A review by farosh
The Ring of Sky by Chris Bradford

4.0

What a journey this book was.. The book started out with Jack's wish to return to Akiko in Toba and ended with Jack, Yori and Akiko leaving Japan to sail to England..

What I loved most about this book definitely was all the reunions and tokens of friendship and loyalty. Over and over again Jack and his friends and supporters are faced with seemingly unsolvable problems and each and every time they overcome them thanks to their teamwork. Like Yamada once said and his students many times after him: One arrow alone breaks, but many together will survive; and that's exactly what Jack did in the most beautiful way to read. Deciding which one of the young samurai and Jack's close supporters I like most is like trying to decide between air and water, it's simply impossible. Some I liked more and some I liked less but without an exception, every encounter was heart touching and will be remembered.

The mix of sassy comments and tear inducing farewells are impossibly described. What Jack went through, thinking his friends Yori, Saburo and Miyuki drowned, repeatedly having to think the worst and fearing that one of his friends should possibly have to lay down their lives for Jack, the constant angst he felt; I felt that too. Because it happened so often and most of them survived, I believed it to be simply impossible that someone like Miyuki would be the one to falter and part from the material world. I enjoyed reading about the Way of the Ninja and Jack and Miyuki's friendship more than I could express and I am beyond expressing how much I enjoyed her character. Thanks to her courageousness, skill and loyalty all of the main characters survived at multiple points of time.

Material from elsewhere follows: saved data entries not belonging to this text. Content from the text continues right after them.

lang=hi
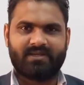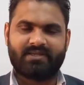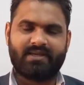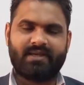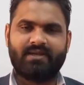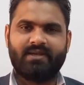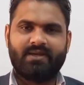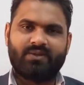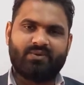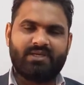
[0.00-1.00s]
ठीक है
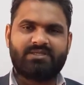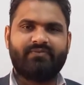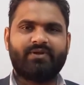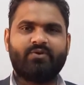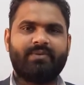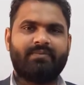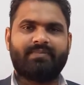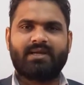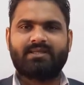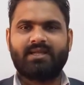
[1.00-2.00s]
तो इस वीडियो में हम
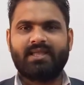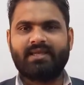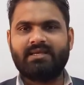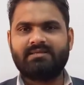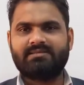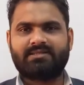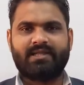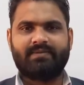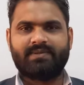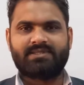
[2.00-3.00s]
बात करेंगे
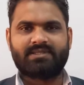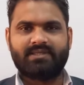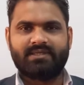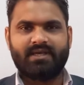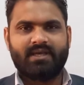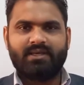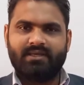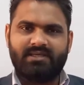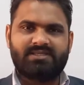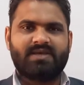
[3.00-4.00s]
सिलेबस की
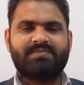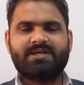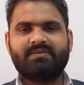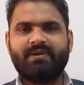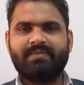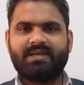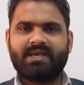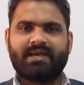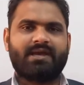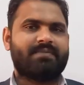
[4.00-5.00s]
इस सब्जेक्ट में हमें
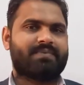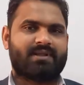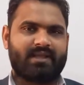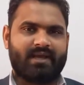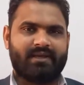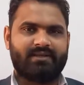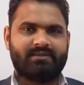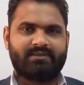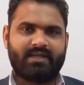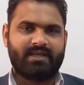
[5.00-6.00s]
क्या क्या पढ़ना है
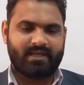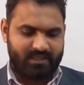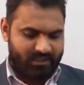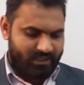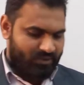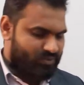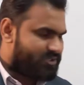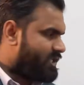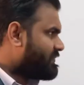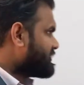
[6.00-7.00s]
ठीक है तो
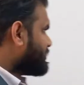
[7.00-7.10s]
सिलेबस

That really was awesome to read, all the creative ways of finding escape routes in the most unforgivable of surrounding, with the help of everyone. Hiding as monks, the kazuki troupe, using the natural terrain or just tricking ronin and samurai all along, however impossible and improbable it felt that one group of people could be this lucky, reading it sure way a hell of a journey and lots of fun to read. There still was lots of excitement and different aspects and ideas occuring in the book that it never felt boring.

"An enso is the expressive movement of the spirit at a particular moment in time. The opening left in your circle suggests your spirit is not separate but part of something greater. That it requires something, or someone, to complete it."

The one thing I like a little less was Kazuki and his Skorpion Gang. While Jack and his friends constantly developed and found out new tricks and wits to fight their enemies, Kazuki and his followers remained the same hate-filled and revenge driven, sad beings they were since day one. That Kazuki lost his mother thanks to a foreigner is sad, but Myuki is the best example that forgiveness is possible. When Kazuki almost drowned and Jack rescued him I would have believed that he could have changed and forgive Jack (for nothing I guess) but he had to stay the same pitiful boy he always was and Masamoto did the only satisfying thing left over - stripping him of all his samurai privileges he didn't deserve.

Feelings the book left me with: torrential rain, the Nine hells of Beppu, demonic volcanoes, Benkei the Great, a resilience in the face of constant punishment, the sky stretched out like a boundless kingdown above our heads, a long running feud between Kazuki and Jack, finding fellow outcasts and survivors, a new straw hat to wear, Shiryu, the Kabuki troupe and Jack the spirited fighter, grief beyond tears and refugees of war.

"After four years of training, fighting and surviving together, the idea that their paths were to separate forever was as unimaginable as it was heart-rending. Glancing at Akiko beside him on the deck, her hair billowing in the sea breeze, Jack realized that he was already home."